Les structures telles que l’ANADER, l’OCPV, le FIRCA, le CNRA, les écoles de formation agricole, sont chargées de l’accompagnement et du renforcement des capacités des exploitants agricoles et leurs organisations professionnelles. Pour plus d’efficacité et de professionnalisme dans leur intervention, les États ont adopté la création des sociétés coopératives selon les principes de l’OHADA. Grâce à ce mécanisme, nous connaissons une croissance des sociétés coopératives à l’exportation, du fait d’une meilleure structuration. Elles sont majoritairement dans les filières, notamment la filière café-cacao et celle du cajou.

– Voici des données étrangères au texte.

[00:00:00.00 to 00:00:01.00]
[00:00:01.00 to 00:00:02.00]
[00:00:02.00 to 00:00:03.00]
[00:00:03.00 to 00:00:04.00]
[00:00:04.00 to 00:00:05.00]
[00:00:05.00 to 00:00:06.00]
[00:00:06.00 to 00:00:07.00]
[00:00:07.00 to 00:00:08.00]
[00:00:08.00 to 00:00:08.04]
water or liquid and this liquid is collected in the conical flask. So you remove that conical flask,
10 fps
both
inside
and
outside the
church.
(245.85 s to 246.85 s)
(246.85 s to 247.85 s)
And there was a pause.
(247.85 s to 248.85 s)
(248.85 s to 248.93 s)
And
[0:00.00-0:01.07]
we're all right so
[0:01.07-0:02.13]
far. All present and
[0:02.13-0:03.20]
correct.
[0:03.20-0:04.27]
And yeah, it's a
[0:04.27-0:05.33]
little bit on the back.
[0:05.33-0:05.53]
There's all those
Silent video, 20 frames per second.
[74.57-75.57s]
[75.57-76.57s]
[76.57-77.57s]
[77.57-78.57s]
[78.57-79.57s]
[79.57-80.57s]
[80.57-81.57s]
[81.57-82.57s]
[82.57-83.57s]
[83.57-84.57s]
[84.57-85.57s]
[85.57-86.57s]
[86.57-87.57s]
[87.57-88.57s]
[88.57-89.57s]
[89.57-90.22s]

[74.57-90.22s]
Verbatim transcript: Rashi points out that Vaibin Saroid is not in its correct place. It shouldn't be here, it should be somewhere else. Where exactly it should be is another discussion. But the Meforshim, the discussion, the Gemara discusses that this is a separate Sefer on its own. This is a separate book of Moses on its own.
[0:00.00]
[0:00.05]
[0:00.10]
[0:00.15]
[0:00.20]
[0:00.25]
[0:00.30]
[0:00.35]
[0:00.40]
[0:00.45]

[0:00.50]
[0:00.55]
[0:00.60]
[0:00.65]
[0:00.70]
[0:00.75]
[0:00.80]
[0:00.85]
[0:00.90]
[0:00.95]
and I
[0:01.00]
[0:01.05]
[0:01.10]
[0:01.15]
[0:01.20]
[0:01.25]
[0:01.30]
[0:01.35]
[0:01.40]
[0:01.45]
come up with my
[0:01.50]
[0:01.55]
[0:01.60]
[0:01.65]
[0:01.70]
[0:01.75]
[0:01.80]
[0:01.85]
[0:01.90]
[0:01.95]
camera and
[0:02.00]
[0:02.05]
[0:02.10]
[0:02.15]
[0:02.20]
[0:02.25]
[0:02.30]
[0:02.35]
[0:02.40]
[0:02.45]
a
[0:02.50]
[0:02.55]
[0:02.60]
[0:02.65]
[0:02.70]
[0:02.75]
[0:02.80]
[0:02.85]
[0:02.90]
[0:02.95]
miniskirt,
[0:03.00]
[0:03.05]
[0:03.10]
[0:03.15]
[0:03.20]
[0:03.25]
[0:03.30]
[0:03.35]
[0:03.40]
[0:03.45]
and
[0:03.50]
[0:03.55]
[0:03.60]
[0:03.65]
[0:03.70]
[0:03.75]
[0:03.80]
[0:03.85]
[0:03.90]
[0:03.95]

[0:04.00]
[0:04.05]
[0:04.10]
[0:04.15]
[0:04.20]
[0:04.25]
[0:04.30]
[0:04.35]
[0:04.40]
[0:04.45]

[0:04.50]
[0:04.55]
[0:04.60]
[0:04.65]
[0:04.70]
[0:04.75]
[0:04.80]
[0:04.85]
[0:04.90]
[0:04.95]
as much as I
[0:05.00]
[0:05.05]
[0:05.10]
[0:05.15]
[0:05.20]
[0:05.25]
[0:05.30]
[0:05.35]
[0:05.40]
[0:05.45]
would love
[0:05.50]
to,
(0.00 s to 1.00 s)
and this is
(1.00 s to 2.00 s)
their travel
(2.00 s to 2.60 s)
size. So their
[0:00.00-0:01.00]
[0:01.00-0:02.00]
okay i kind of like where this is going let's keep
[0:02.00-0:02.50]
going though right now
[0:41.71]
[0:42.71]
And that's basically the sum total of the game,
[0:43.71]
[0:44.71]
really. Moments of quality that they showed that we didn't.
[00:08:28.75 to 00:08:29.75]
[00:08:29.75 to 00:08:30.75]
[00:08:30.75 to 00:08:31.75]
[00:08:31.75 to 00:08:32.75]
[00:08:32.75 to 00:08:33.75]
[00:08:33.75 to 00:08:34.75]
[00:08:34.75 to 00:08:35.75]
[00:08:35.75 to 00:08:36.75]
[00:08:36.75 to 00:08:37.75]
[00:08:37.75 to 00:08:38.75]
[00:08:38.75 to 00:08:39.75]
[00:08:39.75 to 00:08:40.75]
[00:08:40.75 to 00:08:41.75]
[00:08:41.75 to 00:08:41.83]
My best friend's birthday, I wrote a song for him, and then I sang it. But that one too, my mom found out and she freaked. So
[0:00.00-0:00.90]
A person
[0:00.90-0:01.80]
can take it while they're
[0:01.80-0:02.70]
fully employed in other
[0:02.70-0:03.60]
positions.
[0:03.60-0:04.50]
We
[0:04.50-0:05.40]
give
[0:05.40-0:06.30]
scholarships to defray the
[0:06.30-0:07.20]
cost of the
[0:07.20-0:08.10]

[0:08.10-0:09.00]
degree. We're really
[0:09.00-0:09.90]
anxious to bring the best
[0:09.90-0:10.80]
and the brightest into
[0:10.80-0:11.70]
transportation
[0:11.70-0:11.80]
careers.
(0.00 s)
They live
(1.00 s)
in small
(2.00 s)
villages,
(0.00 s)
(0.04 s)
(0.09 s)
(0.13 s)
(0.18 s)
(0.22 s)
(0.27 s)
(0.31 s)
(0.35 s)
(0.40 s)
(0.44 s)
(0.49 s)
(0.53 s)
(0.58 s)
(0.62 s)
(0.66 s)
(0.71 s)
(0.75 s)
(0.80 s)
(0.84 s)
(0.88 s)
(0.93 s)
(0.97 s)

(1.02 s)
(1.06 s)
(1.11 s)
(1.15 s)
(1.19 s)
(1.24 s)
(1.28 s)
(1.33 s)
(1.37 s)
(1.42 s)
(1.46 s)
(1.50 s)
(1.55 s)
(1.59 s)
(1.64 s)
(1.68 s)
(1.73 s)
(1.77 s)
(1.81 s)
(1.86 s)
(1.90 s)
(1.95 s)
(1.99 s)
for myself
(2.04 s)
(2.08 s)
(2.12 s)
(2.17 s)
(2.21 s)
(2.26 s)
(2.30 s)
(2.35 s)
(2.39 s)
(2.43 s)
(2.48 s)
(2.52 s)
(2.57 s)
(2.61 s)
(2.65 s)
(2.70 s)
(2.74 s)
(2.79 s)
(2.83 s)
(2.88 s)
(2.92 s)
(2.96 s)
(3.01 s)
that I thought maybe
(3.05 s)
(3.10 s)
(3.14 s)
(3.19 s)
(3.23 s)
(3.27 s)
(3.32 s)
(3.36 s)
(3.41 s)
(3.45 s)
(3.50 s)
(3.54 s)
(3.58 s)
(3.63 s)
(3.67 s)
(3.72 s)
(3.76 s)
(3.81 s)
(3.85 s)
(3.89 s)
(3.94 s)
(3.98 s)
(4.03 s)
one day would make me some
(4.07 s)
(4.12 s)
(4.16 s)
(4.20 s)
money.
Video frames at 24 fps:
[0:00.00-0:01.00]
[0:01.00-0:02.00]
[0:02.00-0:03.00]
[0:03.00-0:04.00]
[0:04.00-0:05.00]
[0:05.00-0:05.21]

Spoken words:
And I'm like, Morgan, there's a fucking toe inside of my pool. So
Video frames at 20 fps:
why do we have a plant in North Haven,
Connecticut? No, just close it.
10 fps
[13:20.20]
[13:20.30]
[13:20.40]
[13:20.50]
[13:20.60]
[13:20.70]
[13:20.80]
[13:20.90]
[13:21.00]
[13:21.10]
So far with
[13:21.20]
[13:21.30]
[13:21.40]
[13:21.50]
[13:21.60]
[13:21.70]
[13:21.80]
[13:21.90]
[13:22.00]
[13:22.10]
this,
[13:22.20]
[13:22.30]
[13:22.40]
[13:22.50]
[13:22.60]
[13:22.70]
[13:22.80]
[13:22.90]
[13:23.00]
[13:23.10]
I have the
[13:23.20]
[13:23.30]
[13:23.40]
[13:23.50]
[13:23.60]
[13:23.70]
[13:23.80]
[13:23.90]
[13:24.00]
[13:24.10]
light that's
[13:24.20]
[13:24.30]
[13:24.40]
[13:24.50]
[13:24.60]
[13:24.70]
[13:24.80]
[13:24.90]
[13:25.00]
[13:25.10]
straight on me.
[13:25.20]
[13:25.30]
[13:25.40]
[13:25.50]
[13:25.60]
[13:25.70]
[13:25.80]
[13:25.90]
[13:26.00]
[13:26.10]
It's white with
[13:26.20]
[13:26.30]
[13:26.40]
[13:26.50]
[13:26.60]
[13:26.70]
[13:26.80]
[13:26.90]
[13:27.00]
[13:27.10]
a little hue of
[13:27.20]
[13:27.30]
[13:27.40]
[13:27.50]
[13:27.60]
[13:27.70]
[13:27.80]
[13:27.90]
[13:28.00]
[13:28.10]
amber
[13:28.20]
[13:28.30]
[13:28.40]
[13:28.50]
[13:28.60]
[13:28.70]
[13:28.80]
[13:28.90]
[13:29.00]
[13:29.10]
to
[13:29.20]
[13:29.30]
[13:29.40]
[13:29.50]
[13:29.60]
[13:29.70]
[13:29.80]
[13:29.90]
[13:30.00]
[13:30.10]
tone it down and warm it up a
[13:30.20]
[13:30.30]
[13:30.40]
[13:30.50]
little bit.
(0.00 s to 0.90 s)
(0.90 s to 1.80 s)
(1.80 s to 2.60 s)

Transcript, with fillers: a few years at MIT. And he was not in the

Elles s’impliquent également dans la transformation des produits agricoles, notamment la production du chocolat et des amandes de cajou. Ce dynamisme est reconnu sur le plan international. Au Salon International de l’Agriculture (SIA) de Paris 2023, la Coopérative SCINPA d’Agboville a reçu le lundi 27 février 2023, le trophée des agricultures du monde pour son cacao et son chocolat. Au SIA 2022, une coopérative de Yamoussoukro avait reçu la même disctinction pour la qualité de son cacao et son chocolat. À cet effet, pour une promotion du secteur agricole, nous recommandons la reprise de « la Coupe Nationale du Progrès » avec un schéma impliquant les Districts Autonomes de la Côte d’Ivoire. Ce qui amenera chaque District à organiser annuellement un Festival Agricole où des prix seront decernés aux meilleurs exploitants agricoles, ainsi qu’à leurs organisations respectives et ceci, par spéculation. Aussi en vue de profiter des technologies nouvelles et du savoir-faire du monde agricole, les producteurs devront-ils être invités régulièrement à participer aux grands évènements agricoles sur le plan national, régional et international.